BEGIN

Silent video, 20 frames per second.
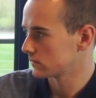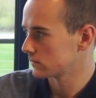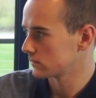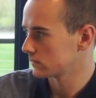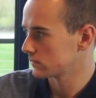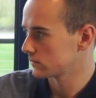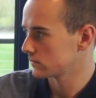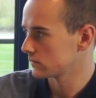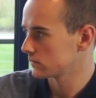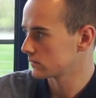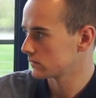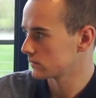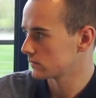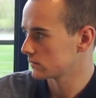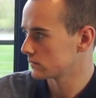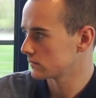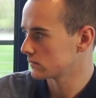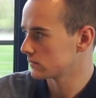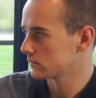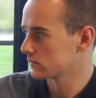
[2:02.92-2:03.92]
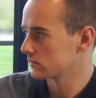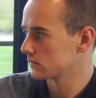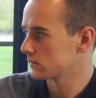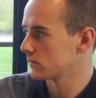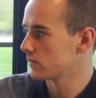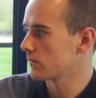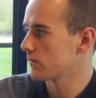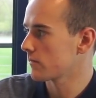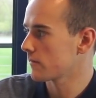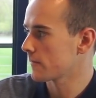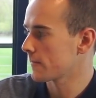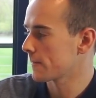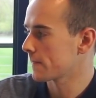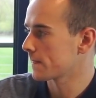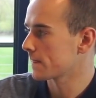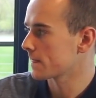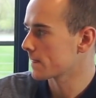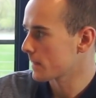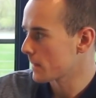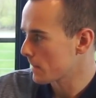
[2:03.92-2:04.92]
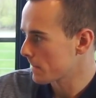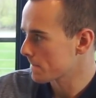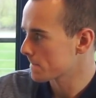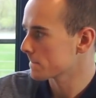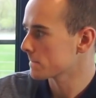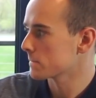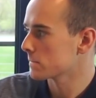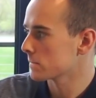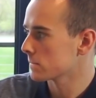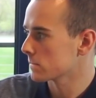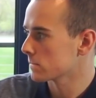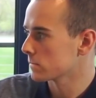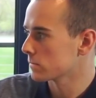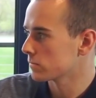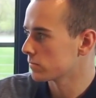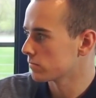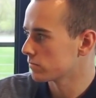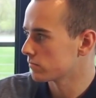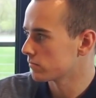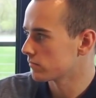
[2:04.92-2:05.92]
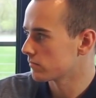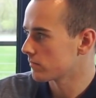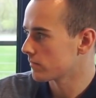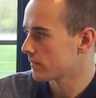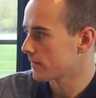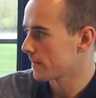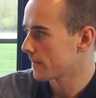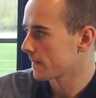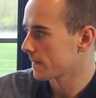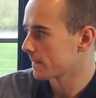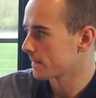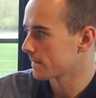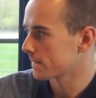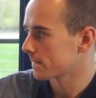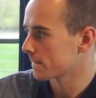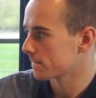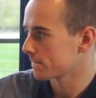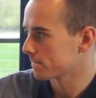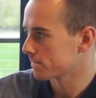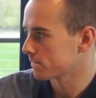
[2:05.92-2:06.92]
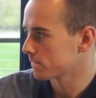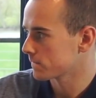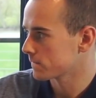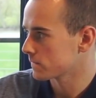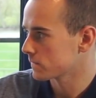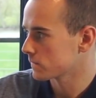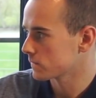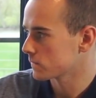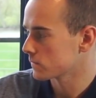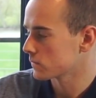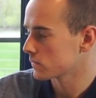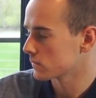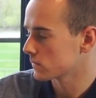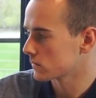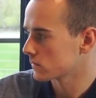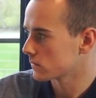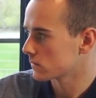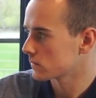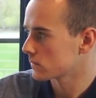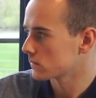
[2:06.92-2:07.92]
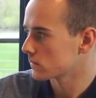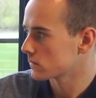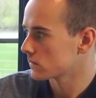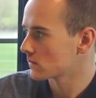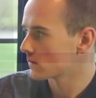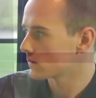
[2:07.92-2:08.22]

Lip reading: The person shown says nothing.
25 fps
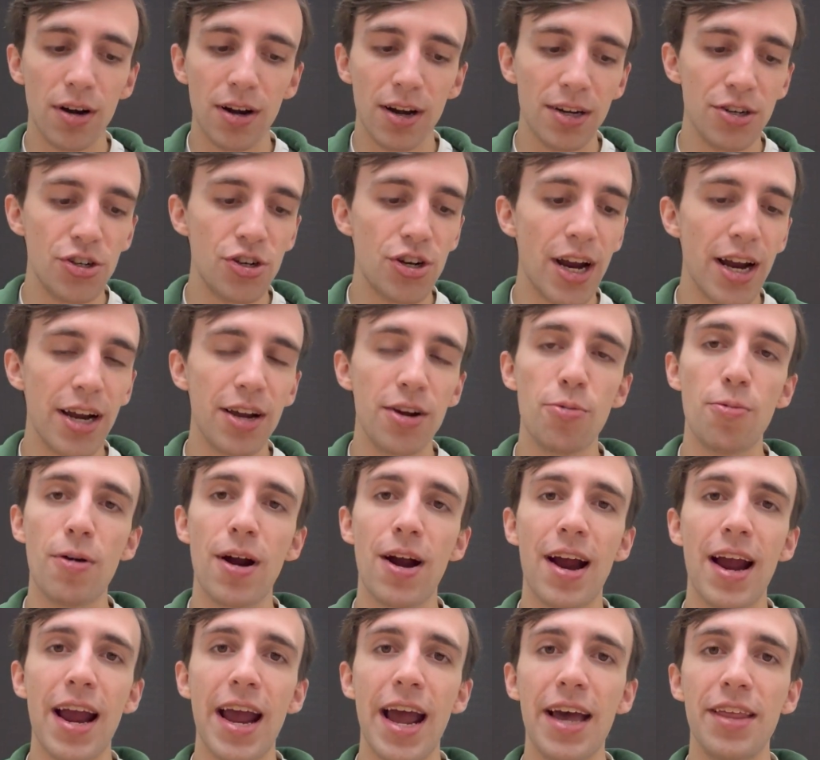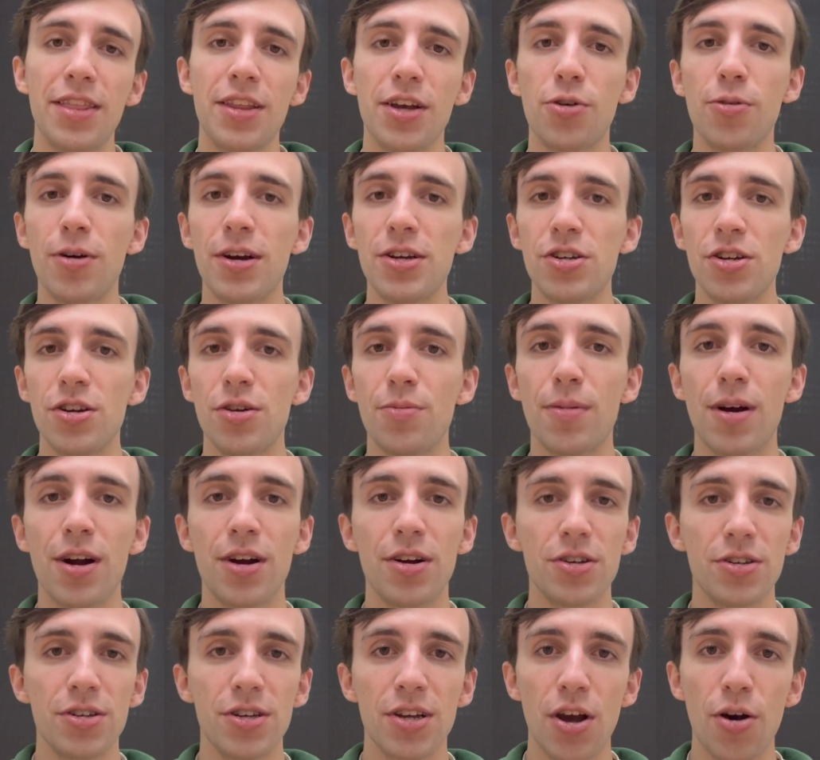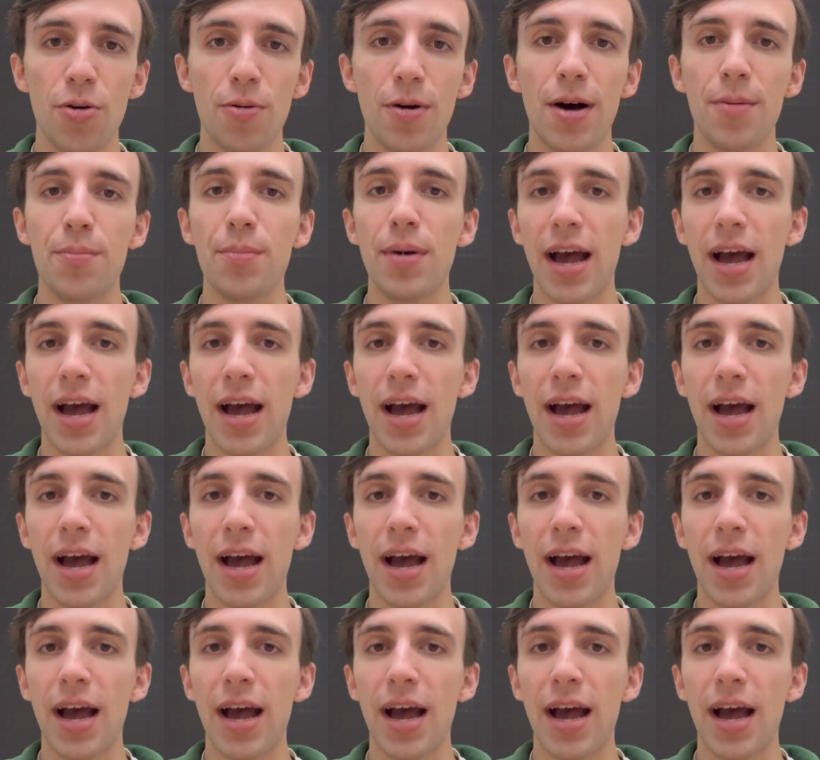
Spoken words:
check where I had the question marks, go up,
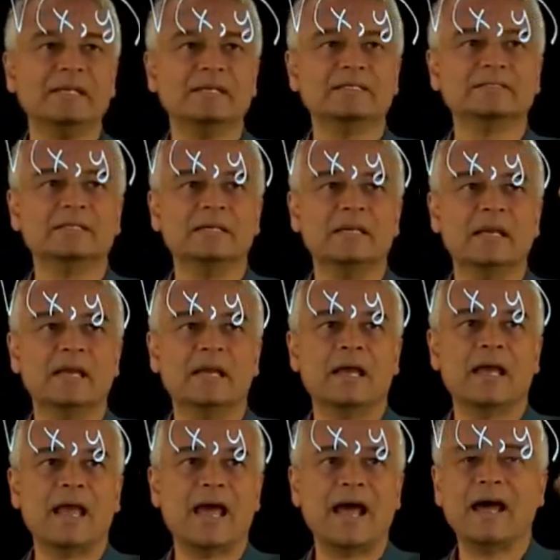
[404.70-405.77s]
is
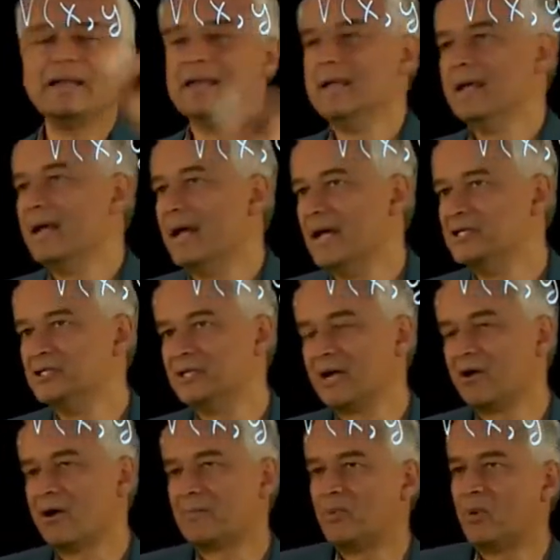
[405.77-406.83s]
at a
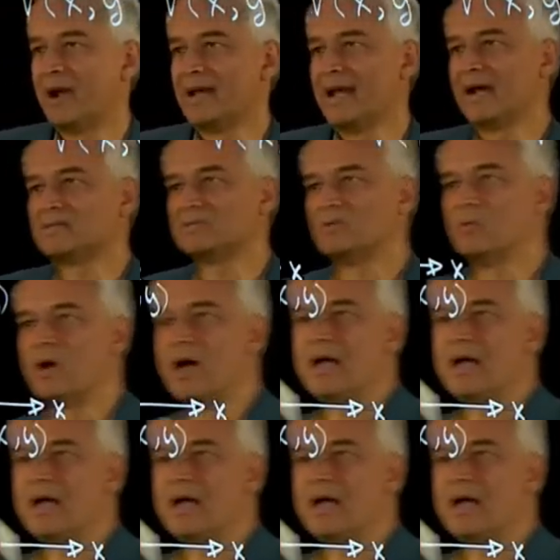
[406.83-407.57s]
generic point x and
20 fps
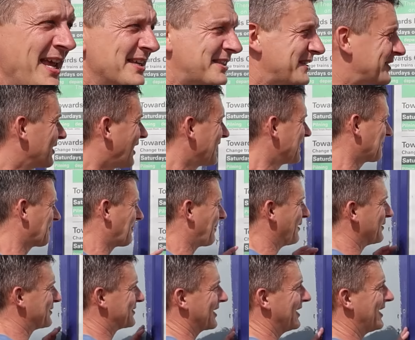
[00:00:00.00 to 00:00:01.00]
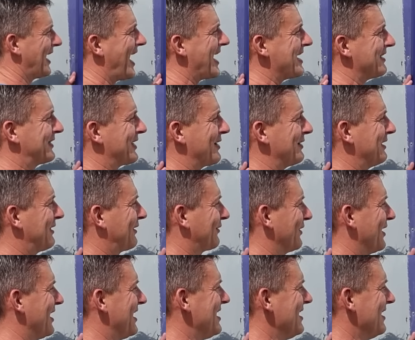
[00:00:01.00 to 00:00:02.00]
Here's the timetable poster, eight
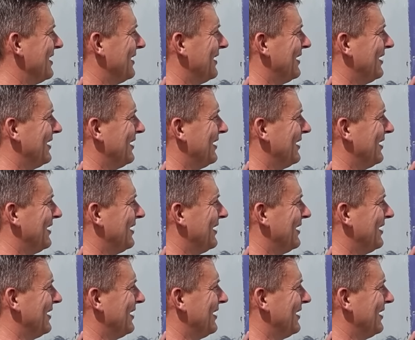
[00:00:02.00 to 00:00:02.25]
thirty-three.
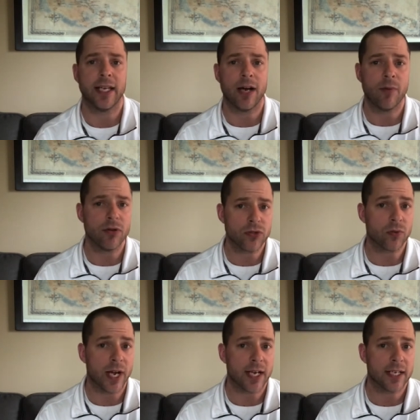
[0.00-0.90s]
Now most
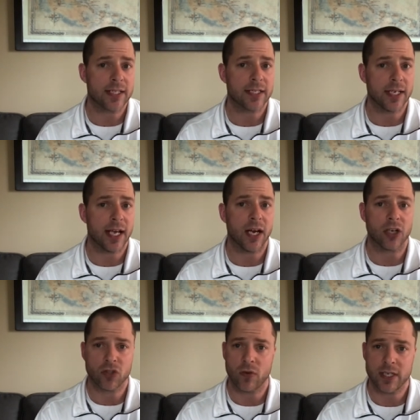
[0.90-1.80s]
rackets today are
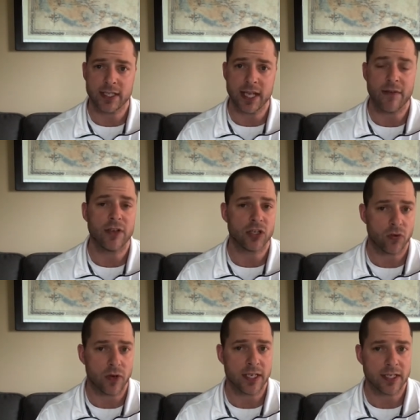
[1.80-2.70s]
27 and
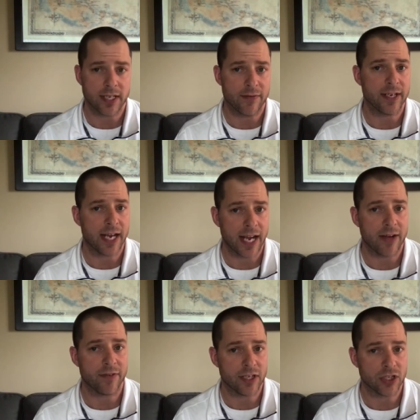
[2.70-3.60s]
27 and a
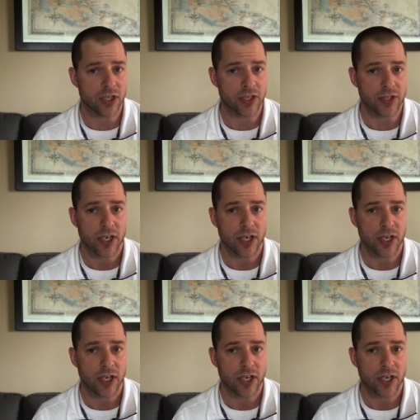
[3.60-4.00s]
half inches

END

--- PROBLEM REQUIREMENTS ---
The copy you produce must hold all the records above exactly and none of their pictures.

--- ANSWER TO THIS PROBLEM ---
Silent video, 20 frames per second.
[2:02.92-2:03.92]
[2:03.92-2:04.92]
[2:04.92-2:05.92]
[2:05.92-2:06.92]
[2:06.92-2:07.92]
[2:07.92-2:08.22]

Lip reading: The person shown says nothing.
25 fps
Spoken words:
check where I had the question marks, go up,
[404.70-405.77s]
is
[405.77-406.83s]
at a
[406.83-407.57s]
generic point x and
20 fps
[00:00:00.00 to 00:00:01.00]
[00:00:01.00 to 00:00:02.00]
Here's the timetable poster, eight
[00:00:02.00 to 00:00:02.25]
thirty-three.
[0.00-0.90s]
Now most
[0.90-1.80s]
rackets today are
[1.80-2.70s]
27 and
[2.70-3.60s]
27 and a
[3.60-4.00s]
half inches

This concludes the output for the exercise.